The Gertrude H. Sergievsky Center, Vagelos College of Physicians and Surgeons, Columbia University. 630 West 168 Street, New York, NY 10032, USA.
bioRxiv. 2025 Aug 29:2025.08.25.672146. doi: 10.1101/2025.08.25.672146.

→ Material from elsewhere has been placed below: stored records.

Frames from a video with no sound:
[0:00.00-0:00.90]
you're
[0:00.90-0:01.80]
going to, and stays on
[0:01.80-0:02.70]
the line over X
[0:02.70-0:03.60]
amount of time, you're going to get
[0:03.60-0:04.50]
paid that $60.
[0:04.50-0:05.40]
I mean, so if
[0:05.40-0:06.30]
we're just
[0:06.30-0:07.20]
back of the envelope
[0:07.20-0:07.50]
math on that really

Genome-wide association studies (GWAS) have enabled clinicians and researchers to identify genetic variants linked to complex traits and diseases(1). However, conducting GWAS remains technically challenging without bioinformatics expertise due to required data preprocessing, software installation, and analysis scripting (2,3). SAGA is a BASH-based, open-source, fully automated pipeline that integrates three widely adopted tools-PLINK(4), GMMAT(5), and SAIGE(6)-for accessible, robust, and reproducible GWAS. After installation, users only provide standard genotype and phenotype files. The pipeline automates preprocessing, association testing, and visualization, outputting summary statistics, Manhattan plots, and quantile-quantile plot. SAGA enables robust GWAS for users with no scripting experience, expanding access to complex genetic analyses.
全基因组关联研究(GWAS)使临床医生和研究人员能够识别与复杂性状和疾病相关的基因变异(1)。然而,由于需要进行数据预处理、软件安装和分析脚本编写,在没有生物信息学专业知识的情况下进行GWAS在技术上仍然具有挑战性(2,3)。SAGA是一个基于BASH的开源全自动流程,它集成了三个广泛采用的工具——PLINK(4)、GMMAT(5)和SAIGE(6)——用于可访问、稳健且可重复的GWAS。安装后,用户只需提供标准的基因型和表型文件。该流程会自动进行预处理、关联测试和可视化,输出汇总统计信息、曼哈顿图和分位数-分位数图。SAGA使没有脚本编写经验的用户也能进行稳健的GWAS,扩大了复杂基因分析的可及性。